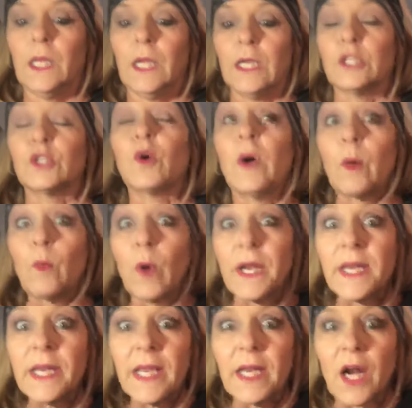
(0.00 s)
so I
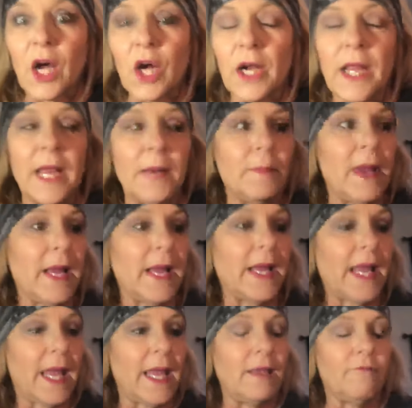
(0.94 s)
wanted to get on and
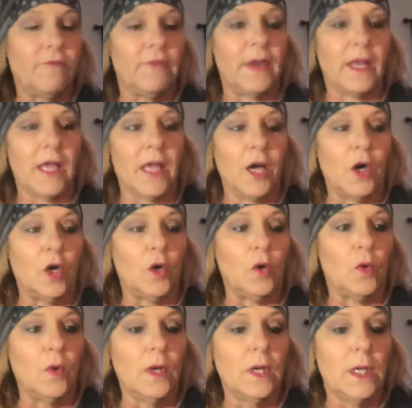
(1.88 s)
make a
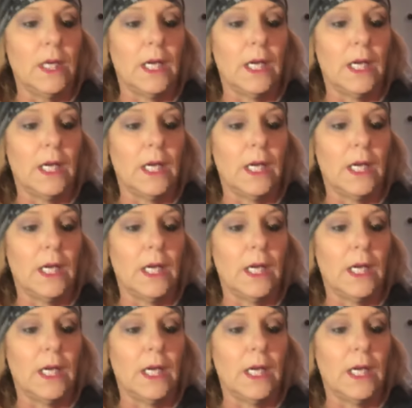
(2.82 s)
video,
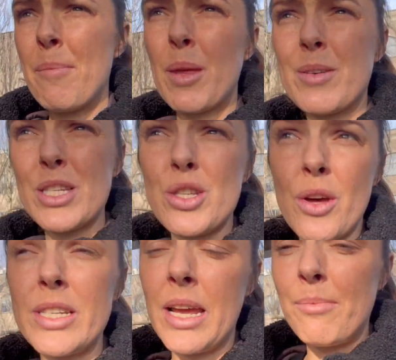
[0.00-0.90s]
There was
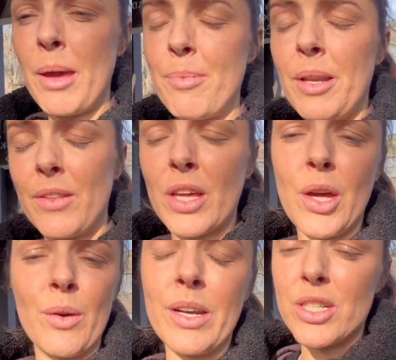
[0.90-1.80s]
13 people in the
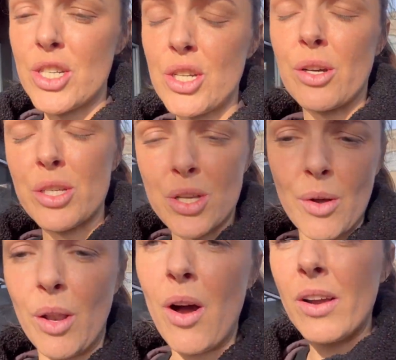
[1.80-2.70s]
queue and it just took so
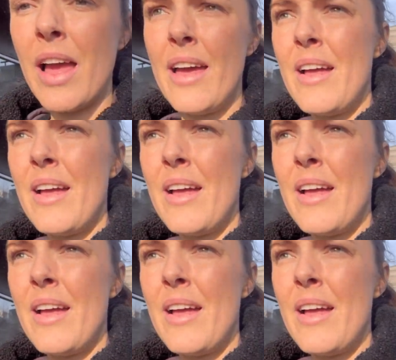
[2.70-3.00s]
long.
-*-*-
> **EXERCISE DETAILS**: Everything in the listing must be restated word for word, except for the pictures.

> **RESPONSE FOR THIS EXERCISE**:
(0.00 s)
so I
(0.94 s)
wanted to get on and
(1.88 s)
make a
(2.82 s)
video,
[0.00-0.90s]
There was
[0.90-1.80s]
13 people in the
[1.80-2.70s]
queue and it just took so
[2.70-3.00s]
long.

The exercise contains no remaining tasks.